_What you are asked to do_
Would you transcribe the records below exactly, omitting every picture?

━━━ Data supplied ━━━

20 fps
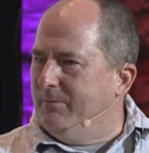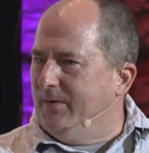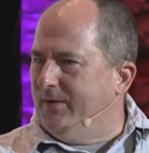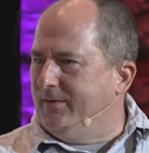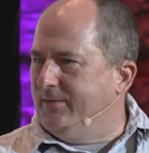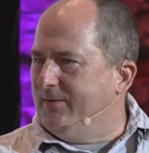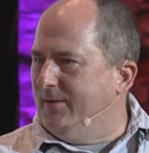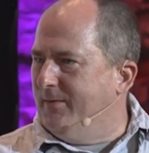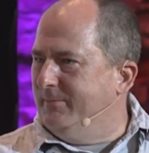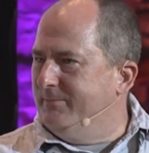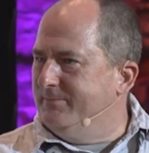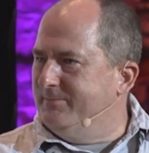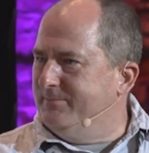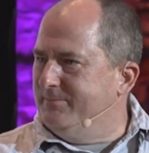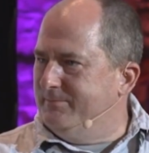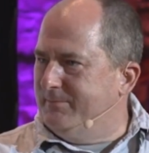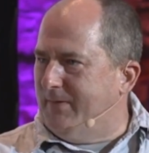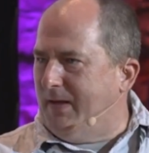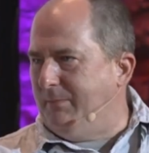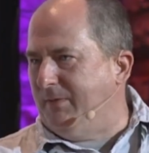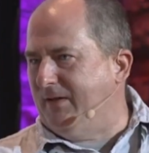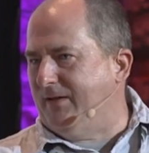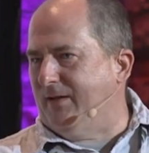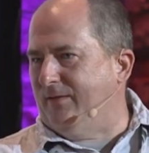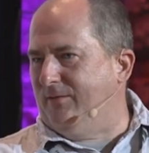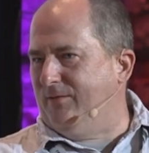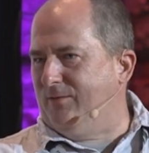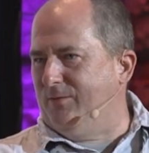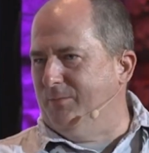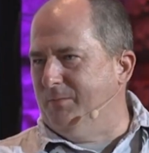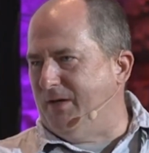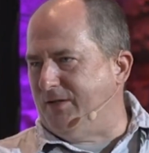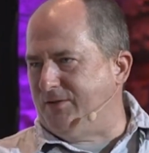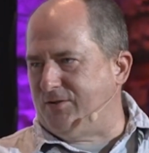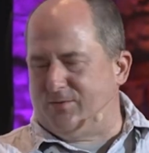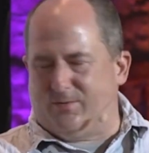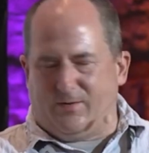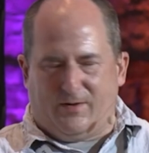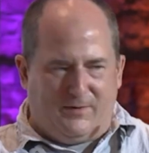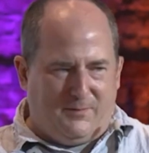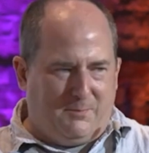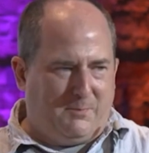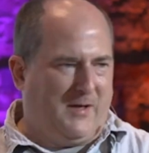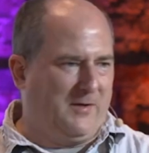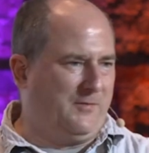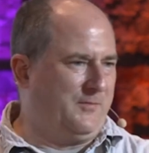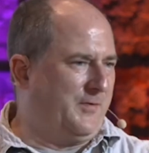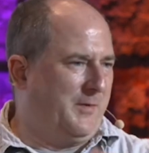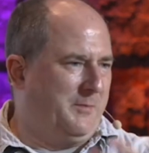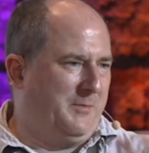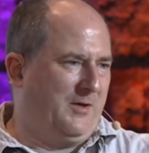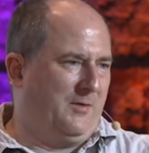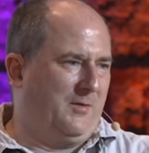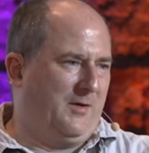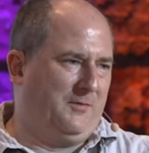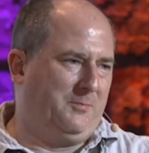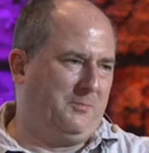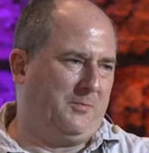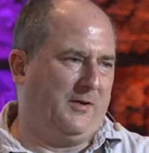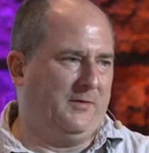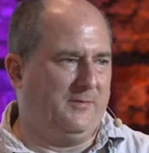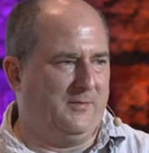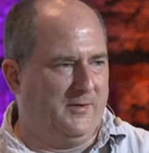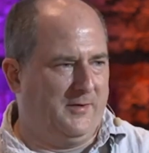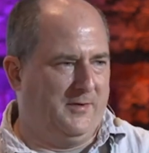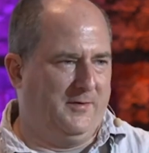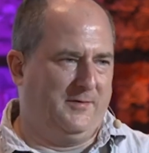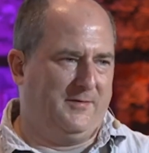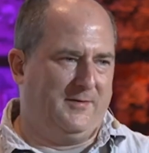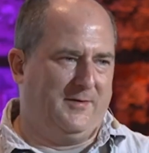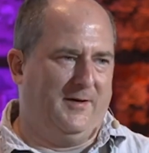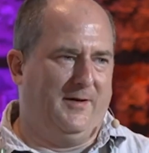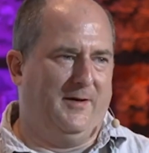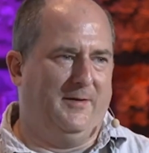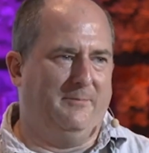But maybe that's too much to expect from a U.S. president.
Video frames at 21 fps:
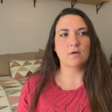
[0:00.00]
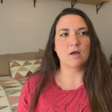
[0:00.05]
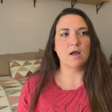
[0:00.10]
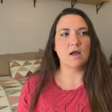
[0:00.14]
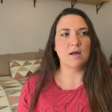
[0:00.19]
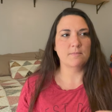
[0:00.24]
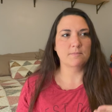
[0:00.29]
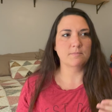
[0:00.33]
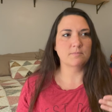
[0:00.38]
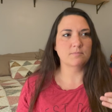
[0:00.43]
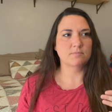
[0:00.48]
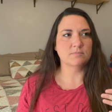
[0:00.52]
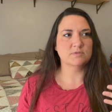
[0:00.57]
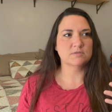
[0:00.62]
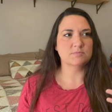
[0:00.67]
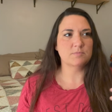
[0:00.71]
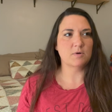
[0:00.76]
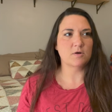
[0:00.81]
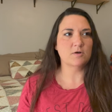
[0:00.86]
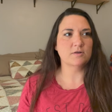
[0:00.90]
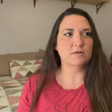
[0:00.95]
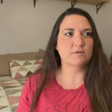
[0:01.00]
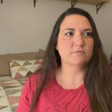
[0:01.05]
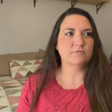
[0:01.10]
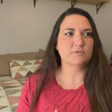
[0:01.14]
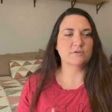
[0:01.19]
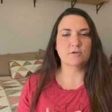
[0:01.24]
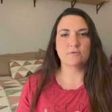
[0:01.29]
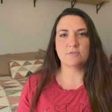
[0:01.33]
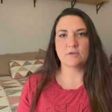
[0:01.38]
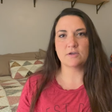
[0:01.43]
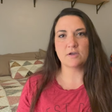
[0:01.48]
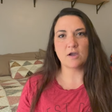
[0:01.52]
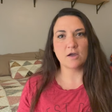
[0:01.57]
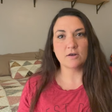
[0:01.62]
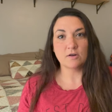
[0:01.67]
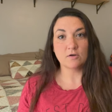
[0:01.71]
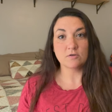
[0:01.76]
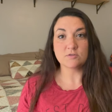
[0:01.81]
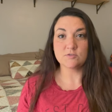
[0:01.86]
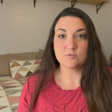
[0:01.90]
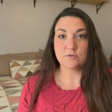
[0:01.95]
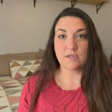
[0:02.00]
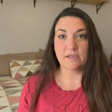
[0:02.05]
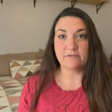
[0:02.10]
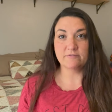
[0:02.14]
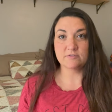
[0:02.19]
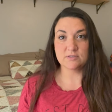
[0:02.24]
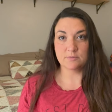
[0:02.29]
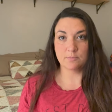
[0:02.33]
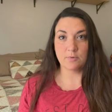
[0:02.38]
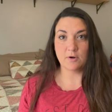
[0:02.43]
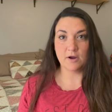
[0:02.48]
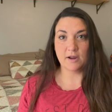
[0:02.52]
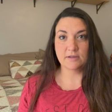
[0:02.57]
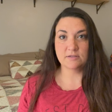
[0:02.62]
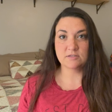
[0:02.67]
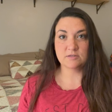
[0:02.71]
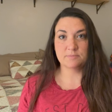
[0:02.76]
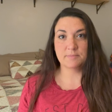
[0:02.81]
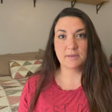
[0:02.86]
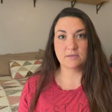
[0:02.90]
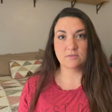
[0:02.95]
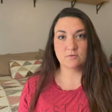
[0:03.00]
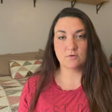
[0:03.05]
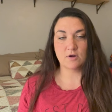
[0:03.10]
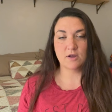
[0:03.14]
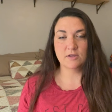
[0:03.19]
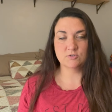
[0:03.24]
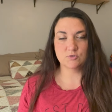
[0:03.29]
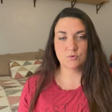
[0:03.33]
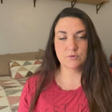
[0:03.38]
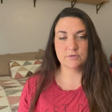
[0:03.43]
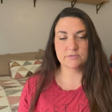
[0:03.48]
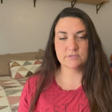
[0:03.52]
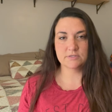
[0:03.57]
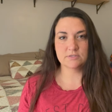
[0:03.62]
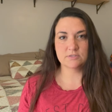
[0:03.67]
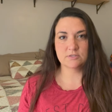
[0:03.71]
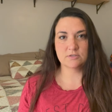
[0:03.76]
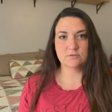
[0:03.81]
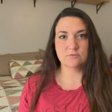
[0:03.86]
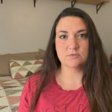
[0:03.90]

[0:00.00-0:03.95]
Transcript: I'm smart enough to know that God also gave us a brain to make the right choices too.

━━━

_Written answer_
20 fps
But maybe that's too much to expect from a U.S. president.
Video frames at 21 fps:
[0:00.00]
[0:00.05]
[0:00.10]
[0:00.14]
[0:00.19]
[0:00.24]
[0:00.29]
[0:00.33]
[0:00.38]
[0:00.43]
[0:00.48]
[0:00.52]
[0:00.57]
[0:00.62]
[0:00.67]
[0:00.71]
[0:00.76]
[0:00.81]
[0:00.86]
[0:00.90]
[0:00.95]
[0:01.00]
[0:01.05]
[0:01.10]
[0:01.14]
[0:01.19]
[0:01.24]
[0:01.29]
[0:01.33]
[0:01.38]
[0:01.43]
[0:01.48]
[0:01.52]
[0:01.57]
[0:01.62]
[0:01.67]
[0:01.71]
[0:01.76]
[0:01.81]
[0:01.86]
[0:01.90]
[0:01.95]
[0:02.00]
[0:02.05]
[0:02.10]
[0:02.14]
[0:02.19]
[0:02.24]
[0:02.29]
[0:02.33]
[0:02.38]
[0:02.43]
[0:02.48]
[0:02.52]
[0:02.57]
[0:02.62]
[0:02.67]
[0:02.71]
[0:02.76]
[0:02.81]
[0:02.86]
[0:02.90]
[0:02.95]
[0:03.00]
[0:03.05]
[0:03.10]
[0:03.14]
[0:03.19]
[0:03.24]
[0:03.29]
[0:03.33]
[0:03.38]
[0:03.43]
[0:03.48]
[0:03.52]
[0:03.57]
[0:03.62]
[0:03.67]
[0:03.71]
[0:03.76]
[0:03.81]
[0:03.86]
[0:03.90]

[0:00.00-0:03.95]
Transcript: I'm smart enough to know that God also gave us a brain to make the right choices too.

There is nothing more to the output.